__What needs to be done__: Omit the pictures, then reproduce exactly the line bearing "[1.00-2.00s]" and every line after it up to and including the last line of the entries below.

:: Task inputs

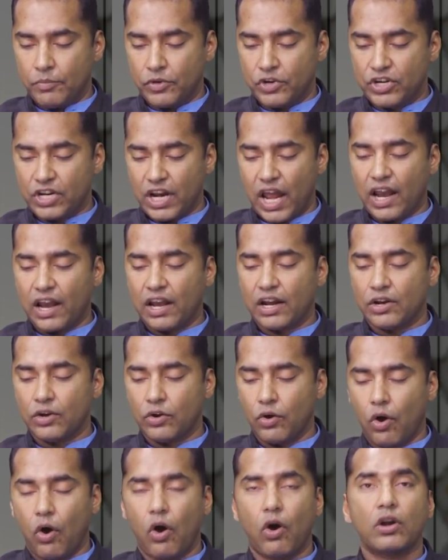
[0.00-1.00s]

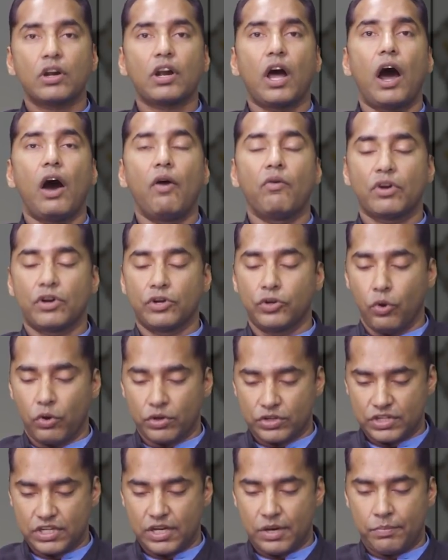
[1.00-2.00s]
Dragon on Our
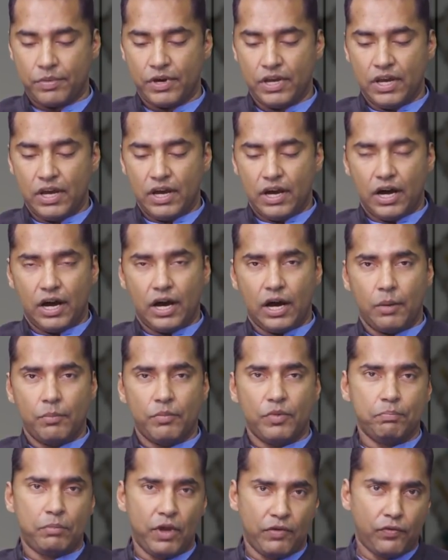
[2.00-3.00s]
Doorstep.
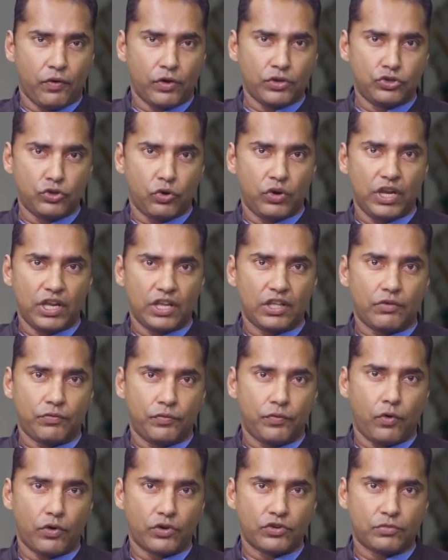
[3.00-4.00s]
Before joining the
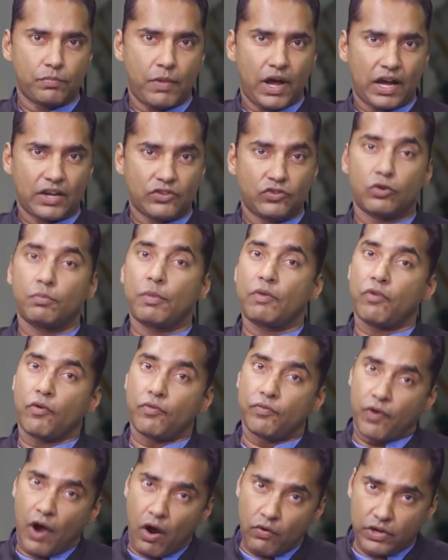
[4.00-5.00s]
Force magazine, or before
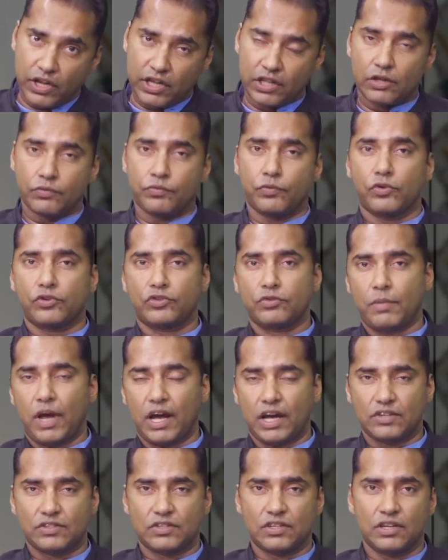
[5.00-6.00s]
founding the Force
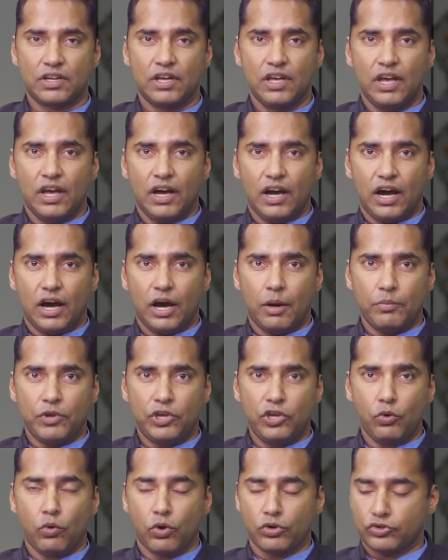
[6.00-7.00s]
magazine,
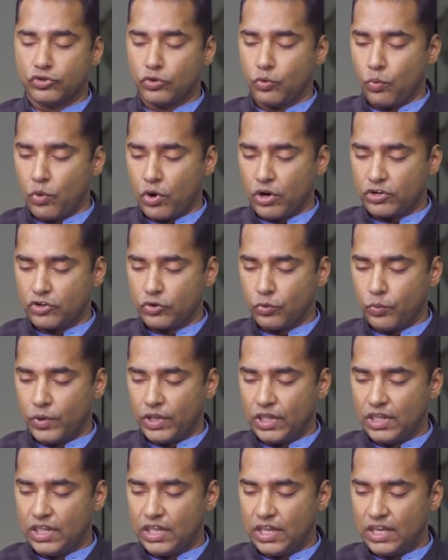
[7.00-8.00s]
he also worked
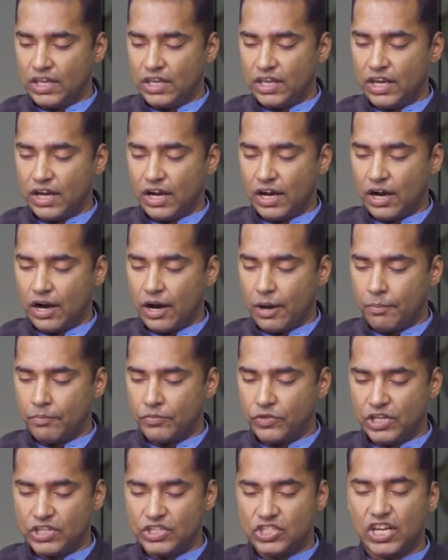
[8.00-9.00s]
with
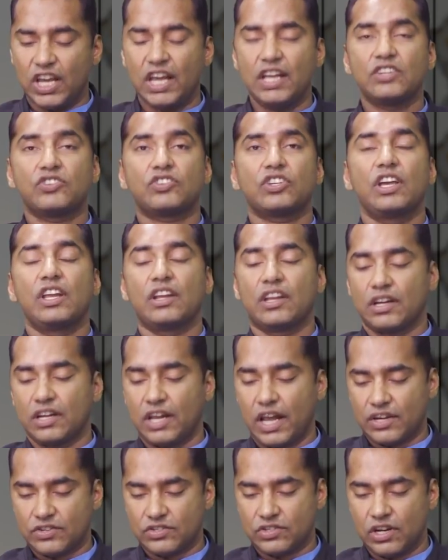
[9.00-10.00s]
the Jane's
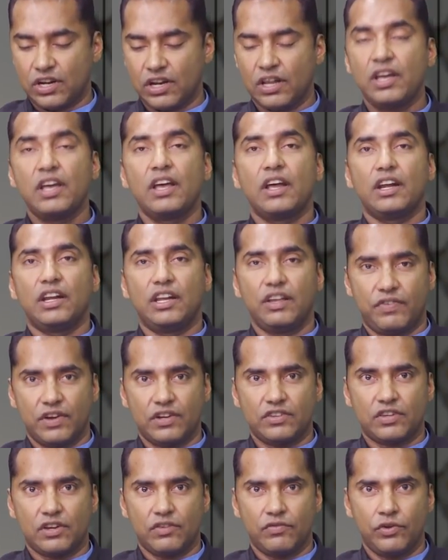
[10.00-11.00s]
International
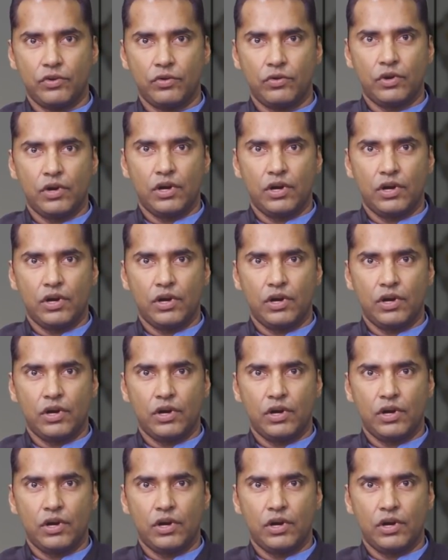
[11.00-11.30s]
Defense Review.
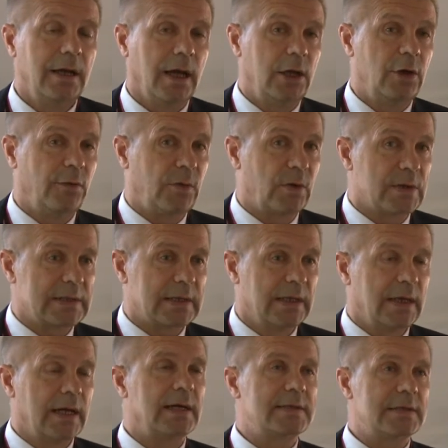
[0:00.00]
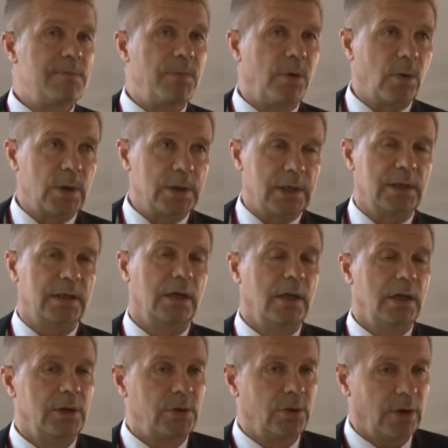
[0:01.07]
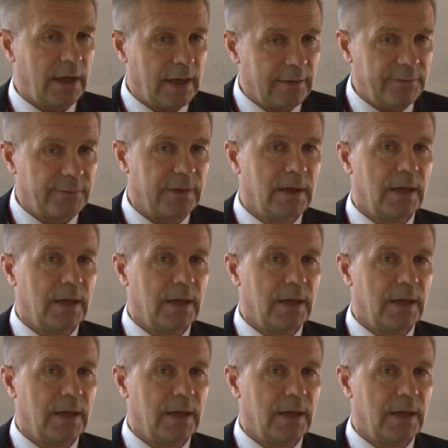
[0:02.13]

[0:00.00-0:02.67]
And of course, it's important to have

::::

__Solution for this exercise__:
[1.00-2.00s]
Dragon on Our
[2.00-3.00s]
Doorstep.
[3.00-4.00s]
Before joining the
[4.00-5.00s]
Force magazine, or before
[5.00-6.00s]
founding the Force
[6.00-7.00s]
magazine,
[7.00-8.00s]
he also worked
[8.00-9.00s]
with
[9.00-10.00s]
the Jane's
[10.00-11.00s]
International
[11.00-11.30s]
Defense Review.
[0:00.00]
[0:01.07]
[0:02.13]

[0:00.00-0:02.67]
And of course, it's important to have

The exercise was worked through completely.